Computational BiologyMany complex and varied phenomena in biology and medicine can be modeled with probabilistic or combinatorial algorithms. A confluence of tools from mathematics, computer science, and statistics, as well as an intimate knowledge of the application domain is required to build informative algorithmic models.
Our goal is to design algorithmic models to answer questions of import in biology and medicine.
The genomes of people, while largely identical due to evolution, contain variations. It is thought that the differences between people (hair color, eye color, height, disease, etc.) are due to contributions from the environment and genetics. Genomic variation is inherited and created through mutation during meiosis. This variation leaves a signature in people's genomes that can be useful for genealogical reconstruction, forensics, and even ecology.
Given the genomes of related people or animals, can we reconstruct the relationships that gave rise to those genomes? Do we need non-genomic information, such as birth/death records, to accurately reconstruct relationships?

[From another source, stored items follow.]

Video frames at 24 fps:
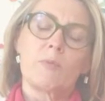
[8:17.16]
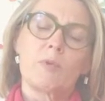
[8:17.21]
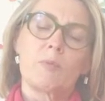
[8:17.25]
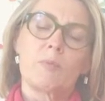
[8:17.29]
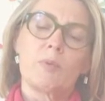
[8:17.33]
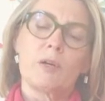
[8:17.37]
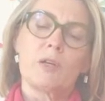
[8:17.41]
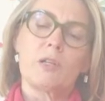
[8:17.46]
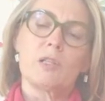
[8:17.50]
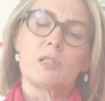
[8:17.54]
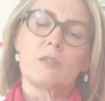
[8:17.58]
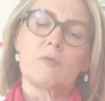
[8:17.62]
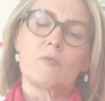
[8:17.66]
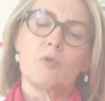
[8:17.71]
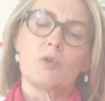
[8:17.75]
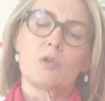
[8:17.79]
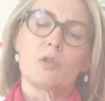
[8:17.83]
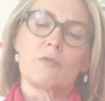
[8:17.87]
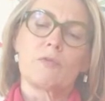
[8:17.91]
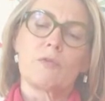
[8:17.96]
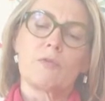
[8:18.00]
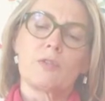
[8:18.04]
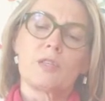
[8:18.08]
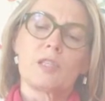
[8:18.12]
buckets of water
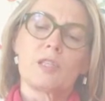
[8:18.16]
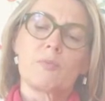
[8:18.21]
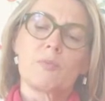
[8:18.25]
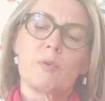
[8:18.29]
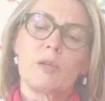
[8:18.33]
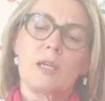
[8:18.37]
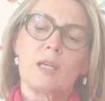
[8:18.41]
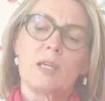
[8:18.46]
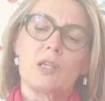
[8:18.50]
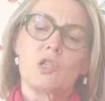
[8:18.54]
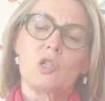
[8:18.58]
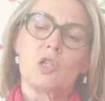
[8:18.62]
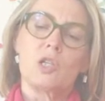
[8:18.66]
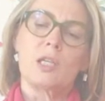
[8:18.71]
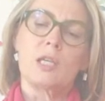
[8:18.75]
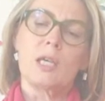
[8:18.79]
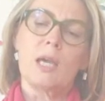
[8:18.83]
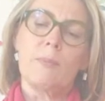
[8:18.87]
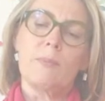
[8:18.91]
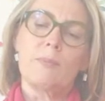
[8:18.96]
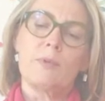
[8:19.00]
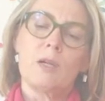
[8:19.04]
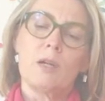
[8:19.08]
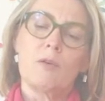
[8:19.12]
from the spring. She
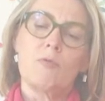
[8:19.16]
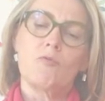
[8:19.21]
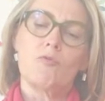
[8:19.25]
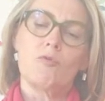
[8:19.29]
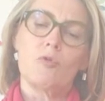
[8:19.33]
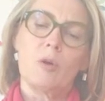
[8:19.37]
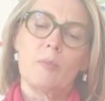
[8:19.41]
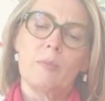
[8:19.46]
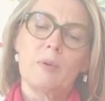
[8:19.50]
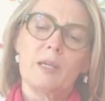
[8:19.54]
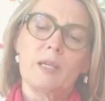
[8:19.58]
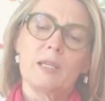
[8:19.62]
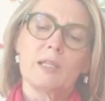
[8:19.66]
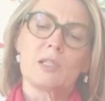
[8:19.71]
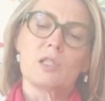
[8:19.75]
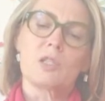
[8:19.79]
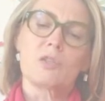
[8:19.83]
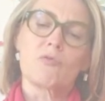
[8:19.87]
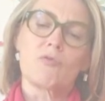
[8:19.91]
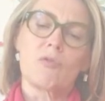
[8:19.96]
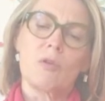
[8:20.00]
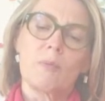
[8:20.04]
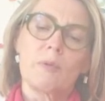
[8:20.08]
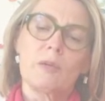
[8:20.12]
kept on rubbing and
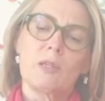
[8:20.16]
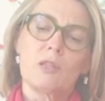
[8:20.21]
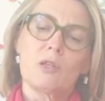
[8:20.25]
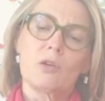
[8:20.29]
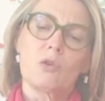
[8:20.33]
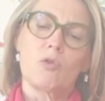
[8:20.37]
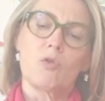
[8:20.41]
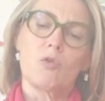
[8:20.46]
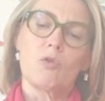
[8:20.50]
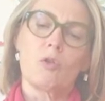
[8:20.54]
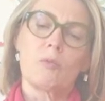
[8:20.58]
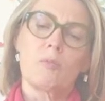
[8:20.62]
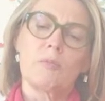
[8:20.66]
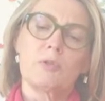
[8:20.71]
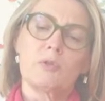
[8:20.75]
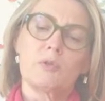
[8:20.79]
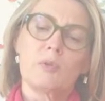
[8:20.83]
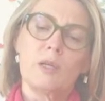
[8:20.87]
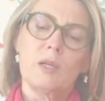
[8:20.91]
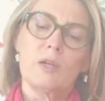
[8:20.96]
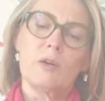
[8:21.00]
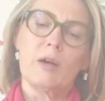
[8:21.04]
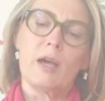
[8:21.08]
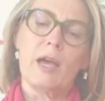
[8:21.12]
scrubbing the corn
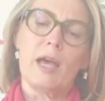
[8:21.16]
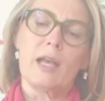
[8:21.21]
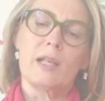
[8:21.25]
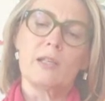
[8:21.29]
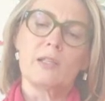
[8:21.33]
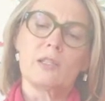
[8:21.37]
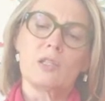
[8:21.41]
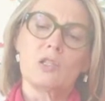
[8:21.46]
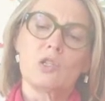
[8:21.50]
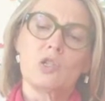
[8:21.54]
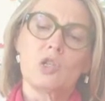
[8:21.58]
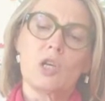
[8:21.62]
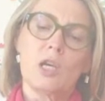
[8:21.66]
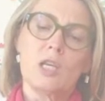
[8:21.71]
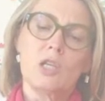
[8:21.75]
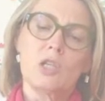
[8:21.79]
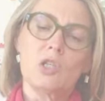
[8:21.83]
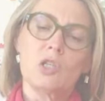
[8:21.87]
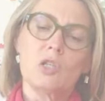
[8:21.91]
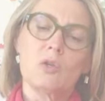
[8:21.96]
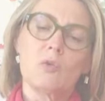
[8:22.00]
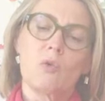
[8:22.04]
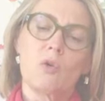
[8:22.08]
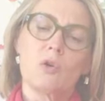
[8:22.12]
between her hands and
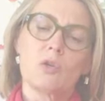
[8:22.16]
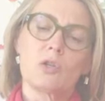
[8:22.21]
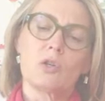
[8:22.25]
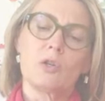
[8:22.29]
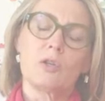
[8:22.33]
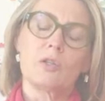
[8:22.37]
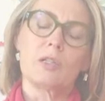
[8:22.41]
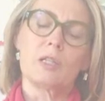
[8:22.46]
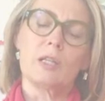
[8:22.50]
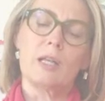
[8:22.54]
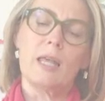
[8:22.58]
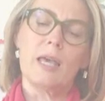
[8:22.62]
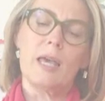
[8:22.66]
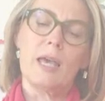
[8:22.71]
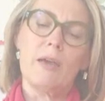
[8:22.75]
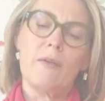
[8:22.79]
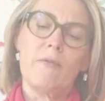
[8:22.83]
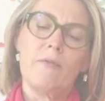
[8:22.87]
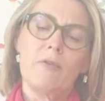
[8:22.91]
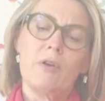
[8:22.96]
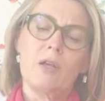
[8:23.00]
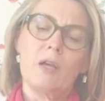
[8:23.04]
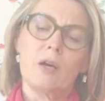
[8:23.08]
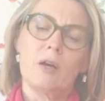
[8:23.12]
changing the water until
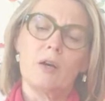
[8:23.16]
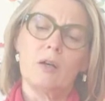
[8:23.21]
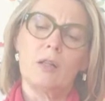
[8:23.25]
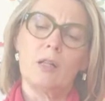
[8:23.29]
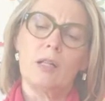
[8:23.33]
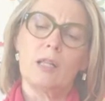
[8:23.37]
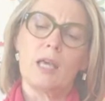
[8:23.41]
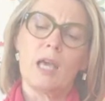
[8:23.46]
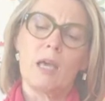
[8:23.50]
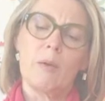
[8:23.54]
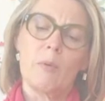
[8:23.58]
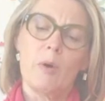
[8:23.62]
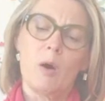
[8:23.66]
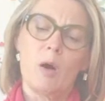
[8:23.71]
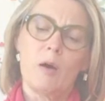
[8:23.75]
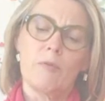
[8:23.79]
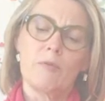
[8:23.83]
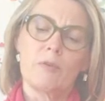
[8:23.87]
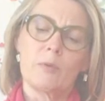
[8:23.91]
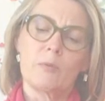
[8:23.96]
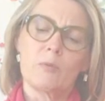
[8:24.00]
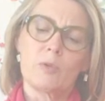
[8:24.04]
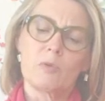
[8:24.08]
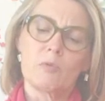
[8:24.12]
every hull came off
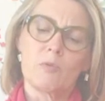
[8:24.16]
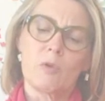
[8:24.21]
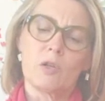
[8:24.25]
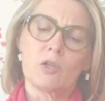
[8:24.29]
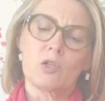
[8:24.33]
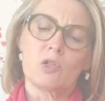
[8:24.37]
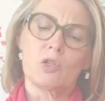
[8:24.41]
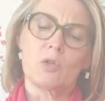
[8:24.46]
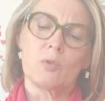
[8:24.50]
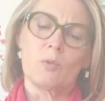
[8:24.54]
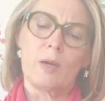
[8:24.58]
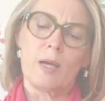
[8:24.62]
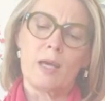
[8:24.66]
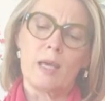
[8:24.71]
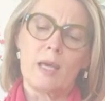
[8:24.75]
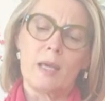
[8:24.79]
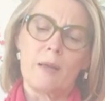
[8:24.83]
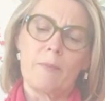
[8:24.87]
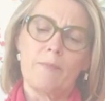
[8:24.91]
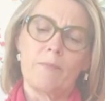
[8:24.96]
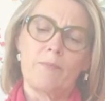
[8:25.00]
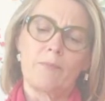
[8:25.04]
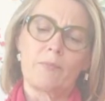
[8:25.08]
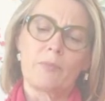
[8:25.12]
and was washed
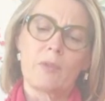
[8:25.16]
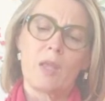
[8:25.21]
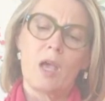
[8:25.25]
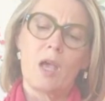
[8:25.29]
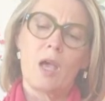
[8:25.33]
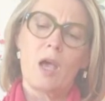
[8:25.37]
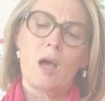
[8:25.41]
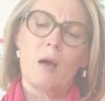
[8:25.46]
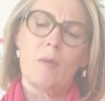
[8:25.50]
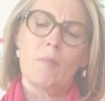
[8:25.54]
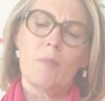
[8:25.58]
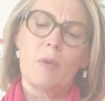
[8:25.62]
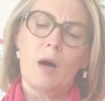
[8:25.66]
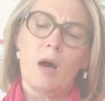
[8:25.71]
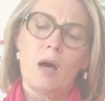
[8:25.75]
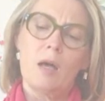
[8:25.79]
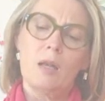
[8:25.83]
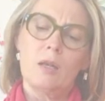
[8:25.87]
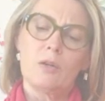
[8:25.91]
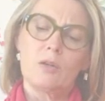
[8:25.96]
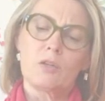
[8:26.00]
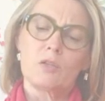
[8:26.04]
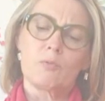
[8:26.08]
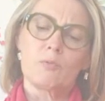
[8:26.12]
away. Ma
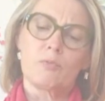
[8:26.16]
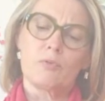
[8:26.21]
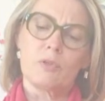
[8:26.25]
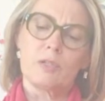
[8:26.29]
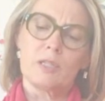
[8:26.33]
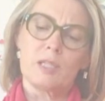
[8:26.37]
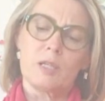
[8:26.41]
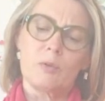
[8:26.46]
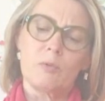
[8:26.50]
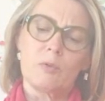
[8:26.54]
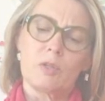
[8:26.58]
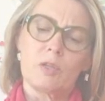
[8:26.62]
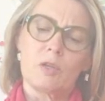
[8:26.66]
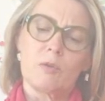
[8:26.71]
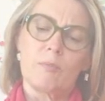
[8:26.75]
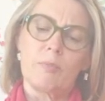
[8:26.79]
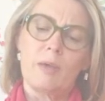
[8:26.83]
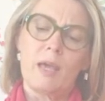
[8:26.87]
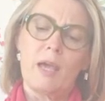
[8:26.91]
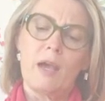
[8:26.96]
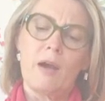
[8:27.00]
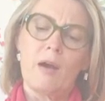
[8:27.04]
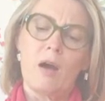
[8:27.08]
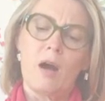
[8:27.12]
looked pretty, with her
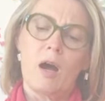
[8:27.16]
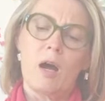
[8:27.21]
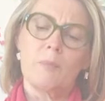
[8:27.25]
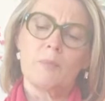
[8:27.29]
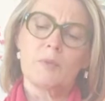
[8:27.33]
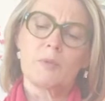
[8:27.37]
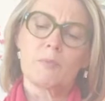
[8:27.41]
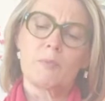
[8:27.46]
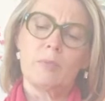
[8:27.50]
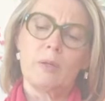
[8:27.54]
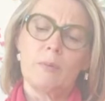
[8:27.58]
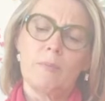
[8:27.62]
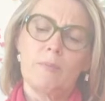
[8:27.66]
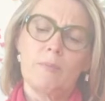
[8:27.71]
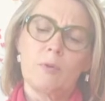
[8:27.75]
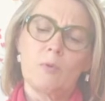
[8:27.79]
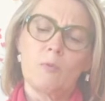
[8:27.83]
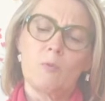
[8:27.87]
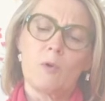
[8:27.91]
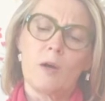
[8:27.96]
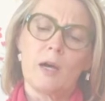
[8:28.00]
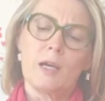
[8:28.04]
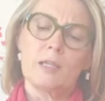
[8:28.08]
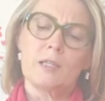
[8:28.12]
bare arms plump and
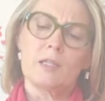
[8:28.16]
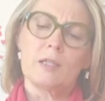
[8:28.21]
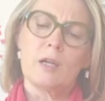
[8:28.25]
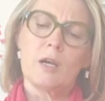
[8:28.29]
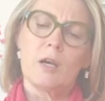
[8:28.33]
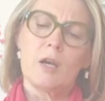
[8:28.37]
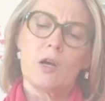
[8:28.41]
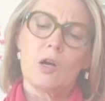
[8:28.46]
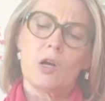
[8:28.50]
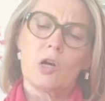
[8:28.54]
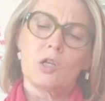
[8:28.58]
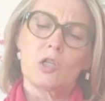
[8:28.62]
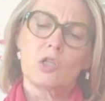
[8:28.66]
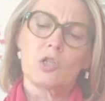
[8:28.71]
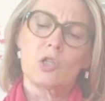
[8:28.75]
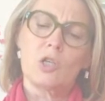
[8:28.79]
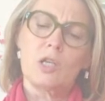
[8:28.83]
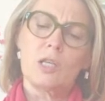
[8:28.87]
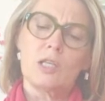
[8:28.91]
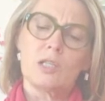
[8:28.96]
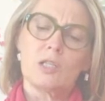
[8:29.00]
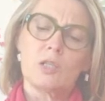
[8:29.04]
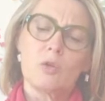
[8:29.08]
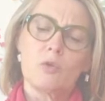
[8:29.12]
white, her
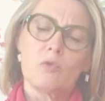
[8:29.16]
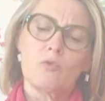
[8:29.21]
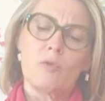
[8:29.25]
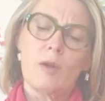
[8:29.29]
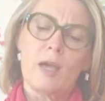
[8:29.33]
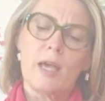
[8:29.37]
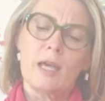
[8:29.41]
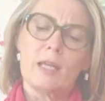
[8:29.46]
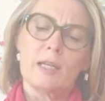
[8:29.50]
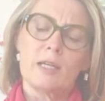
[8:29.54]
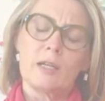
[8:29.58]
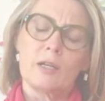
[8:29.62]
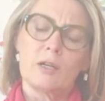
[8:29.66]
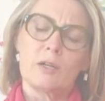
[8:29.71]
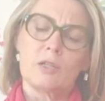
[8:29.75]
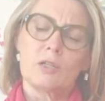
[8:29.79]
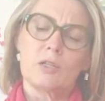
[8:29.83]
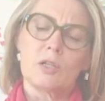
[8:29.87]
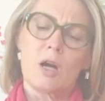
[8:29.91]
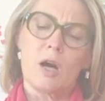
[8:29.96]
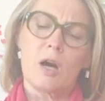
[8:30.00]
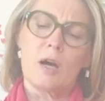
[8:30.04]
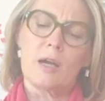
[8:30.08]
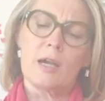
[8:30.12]
cheeks so red and her
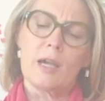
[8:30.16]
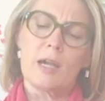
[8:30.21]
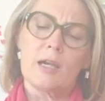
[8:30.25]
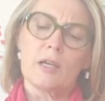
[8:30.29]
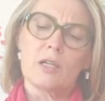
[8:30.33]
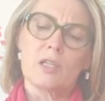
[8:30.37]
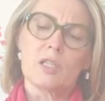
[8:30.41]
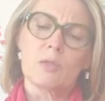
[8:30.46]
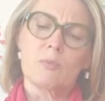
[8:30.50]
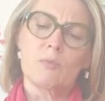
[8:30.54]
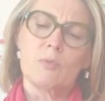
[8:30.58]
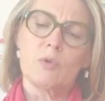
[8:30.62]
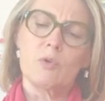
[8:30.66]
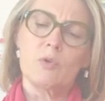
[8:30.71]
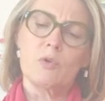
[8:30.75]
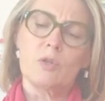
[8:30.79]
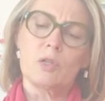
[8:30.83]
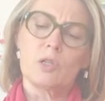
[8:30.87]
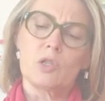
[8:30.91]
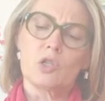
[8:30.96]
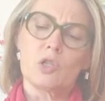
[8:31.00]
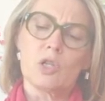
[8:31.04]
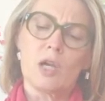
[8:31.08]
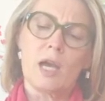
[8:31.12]
dark hair smooth
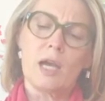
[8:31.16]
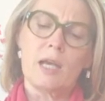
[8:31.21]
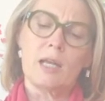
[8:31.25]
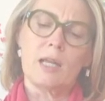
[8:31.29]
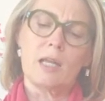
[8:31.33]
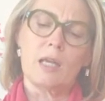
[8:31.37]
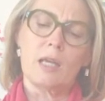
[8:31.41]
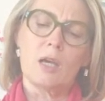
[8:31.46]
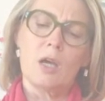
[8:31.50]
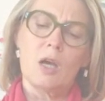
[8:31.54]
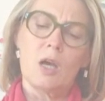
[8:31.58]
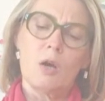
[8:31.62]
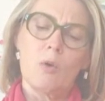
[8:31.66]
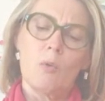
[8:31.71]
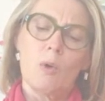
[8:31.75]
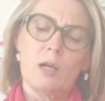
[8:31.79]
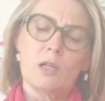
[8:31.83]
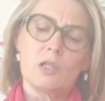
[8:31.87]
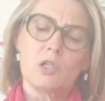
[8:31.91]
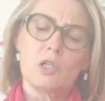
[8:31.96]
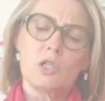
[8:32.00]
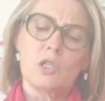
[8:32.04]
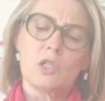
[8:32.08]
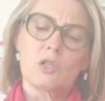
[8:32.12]
and shining, while
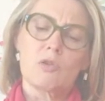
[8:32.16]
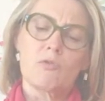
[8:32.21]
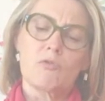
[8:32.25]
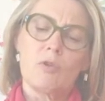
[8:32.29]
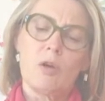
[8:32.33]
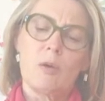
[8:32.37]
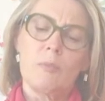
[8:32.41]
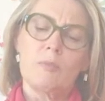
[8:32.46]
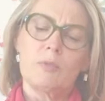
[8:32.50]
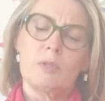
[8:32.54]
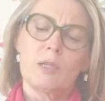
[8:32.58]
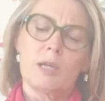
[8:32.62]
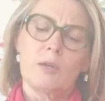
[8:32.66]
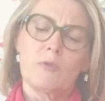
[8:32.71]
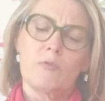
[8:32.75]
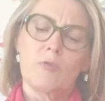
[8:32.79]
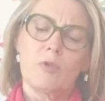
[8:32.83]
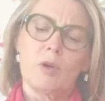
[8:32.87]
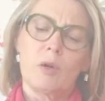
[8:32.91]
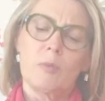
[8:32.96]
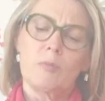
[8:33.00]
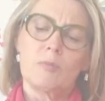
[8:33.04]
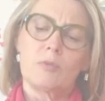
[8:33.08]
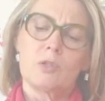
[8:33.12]
she scrubbed and
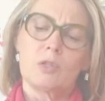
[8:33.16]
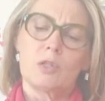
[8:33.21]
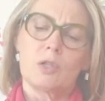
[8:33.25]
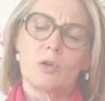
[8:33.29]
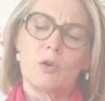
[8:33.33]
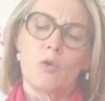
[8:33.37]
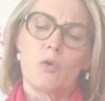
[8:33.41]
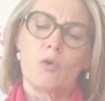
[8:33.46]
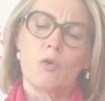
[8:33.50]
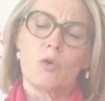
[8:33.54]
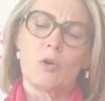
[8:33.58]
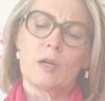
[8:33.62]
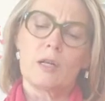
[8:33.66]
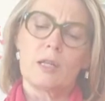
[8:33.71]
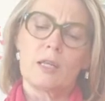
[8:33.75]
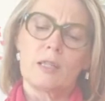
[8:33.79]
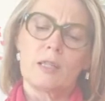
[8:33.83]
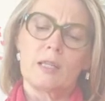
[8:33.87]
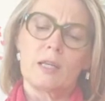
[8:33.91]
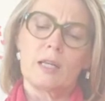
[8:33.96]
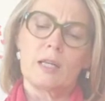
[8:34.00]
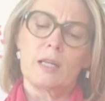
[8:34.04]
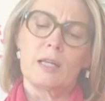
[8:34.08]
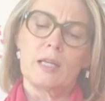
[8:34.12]
rubbed the corn in
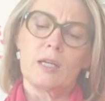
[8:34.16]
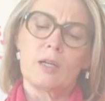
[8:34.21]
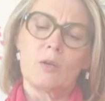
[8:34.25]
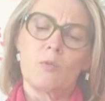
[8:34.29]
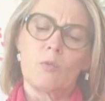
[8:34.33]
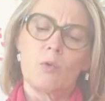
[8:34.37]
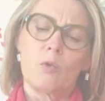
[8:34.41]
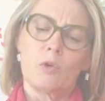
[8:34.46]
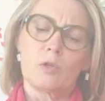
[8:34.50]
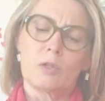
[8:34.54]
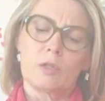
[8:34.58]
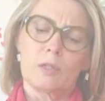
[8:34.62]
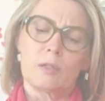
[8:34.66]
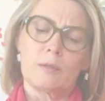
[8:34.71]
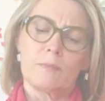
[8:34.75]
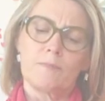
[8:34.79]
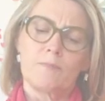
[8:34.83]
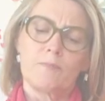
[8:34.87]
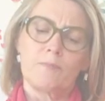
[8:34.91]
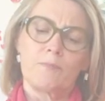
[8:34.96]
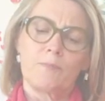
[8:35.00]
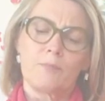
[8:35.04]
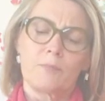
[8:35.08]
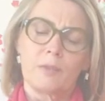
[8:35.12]
the clear water.
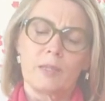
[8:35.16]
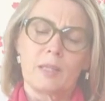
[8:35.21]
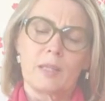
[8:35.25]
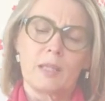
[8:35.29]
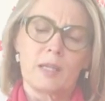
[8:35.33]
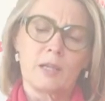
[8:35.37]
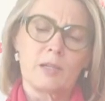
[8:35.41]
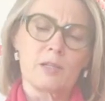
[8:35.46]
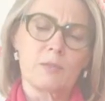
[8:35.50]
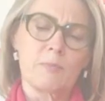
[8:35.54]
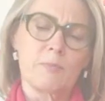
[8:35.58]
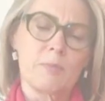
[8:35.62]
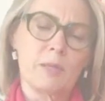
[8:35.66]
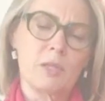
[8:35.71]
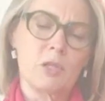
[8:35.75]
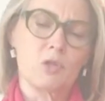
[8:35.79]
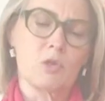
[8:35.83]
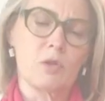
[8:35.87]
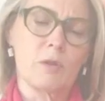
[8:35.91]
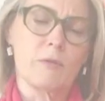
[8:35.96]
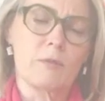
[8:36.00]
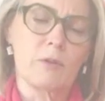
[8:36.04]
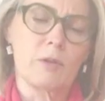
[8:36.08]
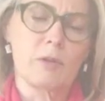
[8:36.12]
And here's a
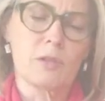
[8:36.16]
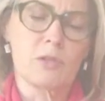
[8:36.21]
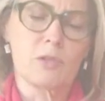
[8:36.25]
picture of her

For a particular genetic disease, medical doctors wish to scan a patient's genome for genomic variants that contribute to the risk of contracting that disease. In order to 'personalize' our understanding of genetic risk, we first perform studies on many people, in a population or family, to identify these variants.
Given the genomes of related people, how do we detect genomic sites that are associated with disease? How do we compute the statistics that tell us the relevance of each variant? The goal is to identify genetic variants that are present when the disease is present and absent with the disease is absent (or vise versa).
The genome is the vehicle of inheritance, but molecules such as RNA and proteins are the vehicles by which the genetic code is expressed into cellular activity and, through biological systems, contribute to producing the traits of the organism. Understanding the function of RNA will help us better understand the biological systems to which they contribute.
RNA molecules have a dynamic shape that can be modeled in two dimensions. An RNA's shape determines what other molecules it can interact with and changes in shape can encode information. For example, riboswitches bind metabolites which influence their shape and future interactions with other molecules.
Can we model the dynamic shape of RNA molecules? Can we determine which RNA sequences act as switches?
Data Privacy & Security
Due to legal and ethical concerns regarding data privacy (i.e., HIPAA laws and IRB considerations), computer security is a critical concern for health informatics and for computational biology research. Data must be handled in a privacy-preserving manner in order to respect patients and research subjects.